> [Task statement]: Retyped exactly and without pictures, the lines from the one with "[00:03:09.31 to 00:03:10.31]" through the end of the listing must form the entire answer.

> [Source material]:
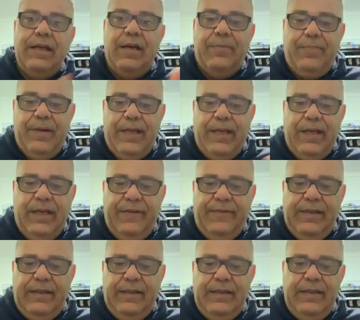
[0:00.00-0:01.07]
I bring it
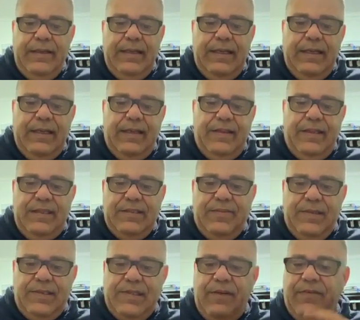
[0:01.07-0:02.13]
over, and I think to
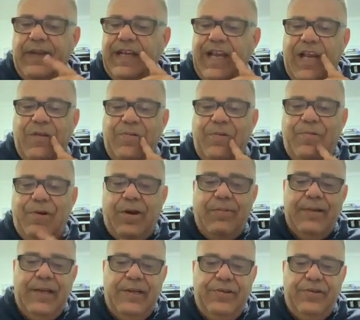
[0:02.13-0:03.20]
myself, okay, well, what
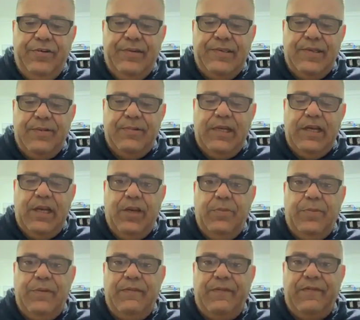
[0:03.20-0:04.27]
I'm going to do is I'm going to
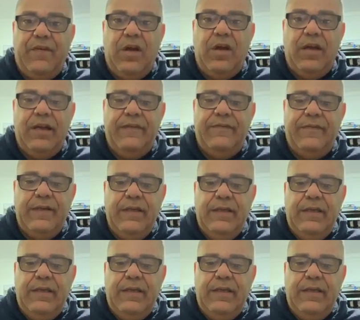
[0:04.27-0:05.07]
open 5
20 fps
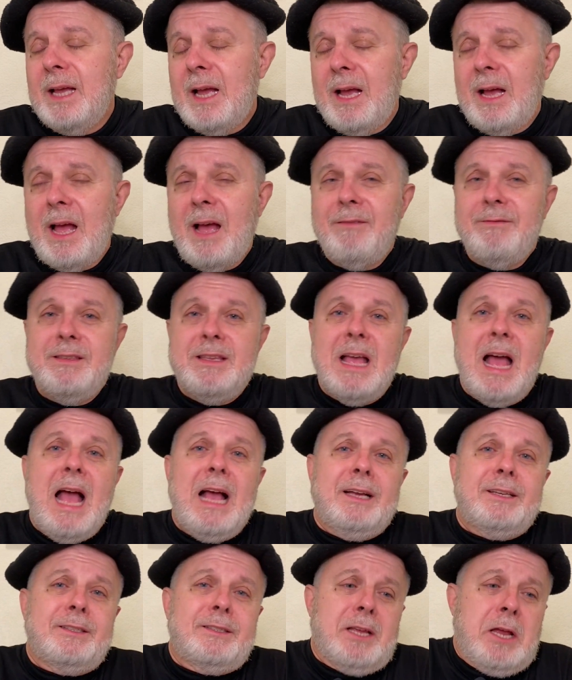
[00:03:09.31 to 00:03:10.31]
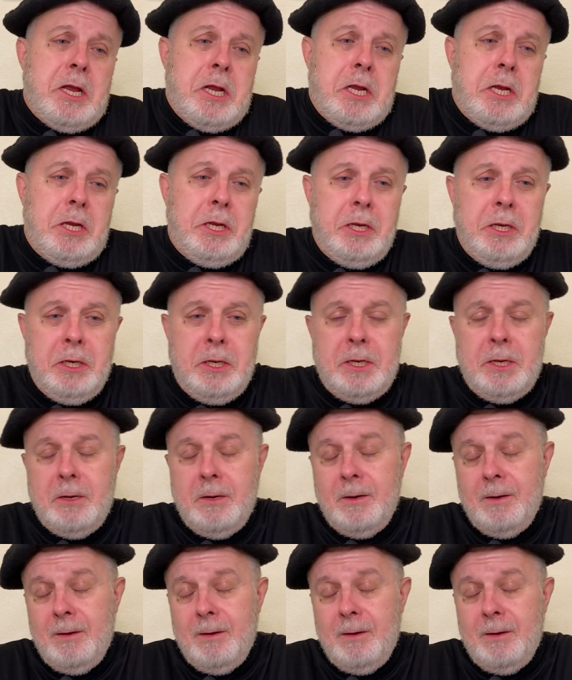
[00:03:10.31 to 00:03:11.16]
I have the accent.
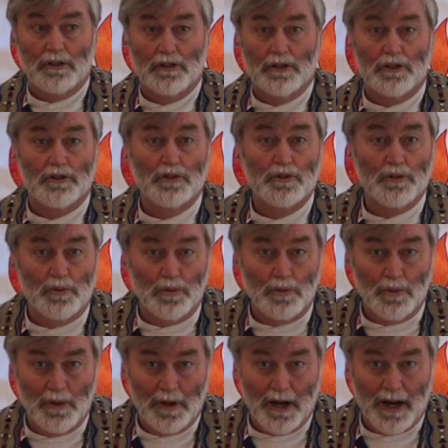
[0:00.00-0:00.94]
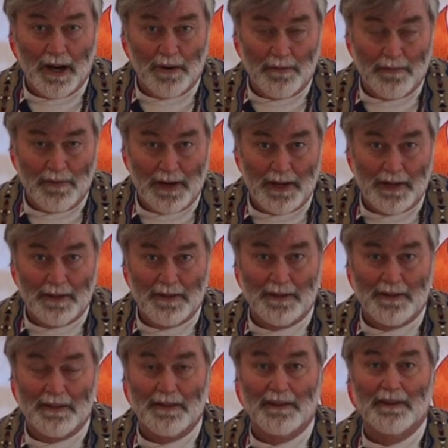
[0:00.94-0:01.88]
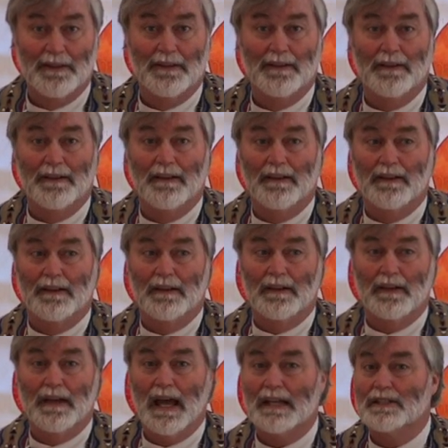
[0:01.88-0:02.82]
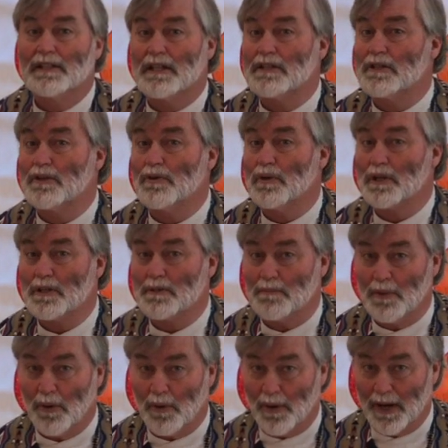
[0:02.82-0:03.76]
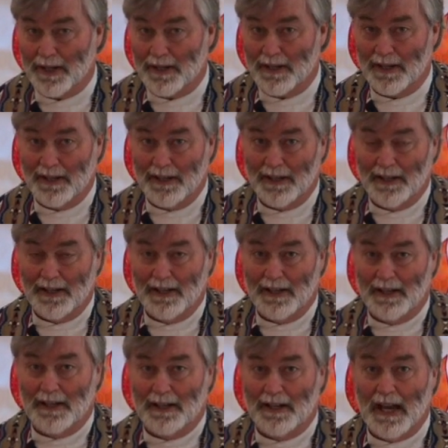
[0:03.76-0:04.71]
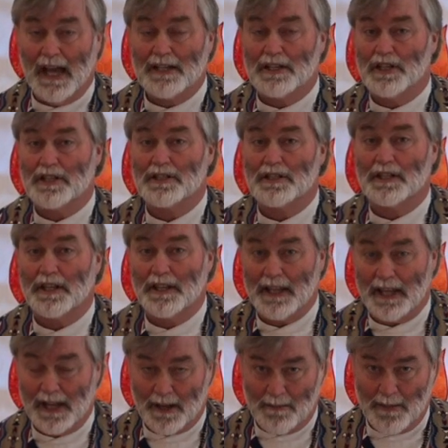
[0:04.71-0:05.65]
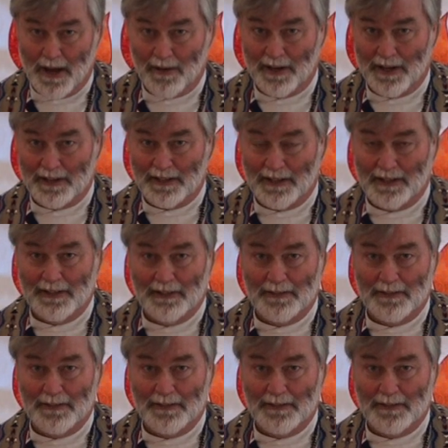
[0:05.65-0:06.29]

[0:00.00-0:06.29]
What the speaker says: to do our faith, not just to explore it, not just to think about it.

> [Response to this task]:
[00:03:09.31 to 00:03:10.31]
[00:03:10.31 to 00:03:11.16]
I have the accent.
[0:00.00-0:00.94]
[0:00.94-0:01.88]
[0:01.88-0:02.82]
[0:02.82-0:03.76]
[0:03.76-0:04.71]
[0:04.71-0:05.65]
[0:05.65-0:06.29]

[0:00.00-0:06.29]
What the speaker says: to do our faith, not just to explore it, not just to think about it.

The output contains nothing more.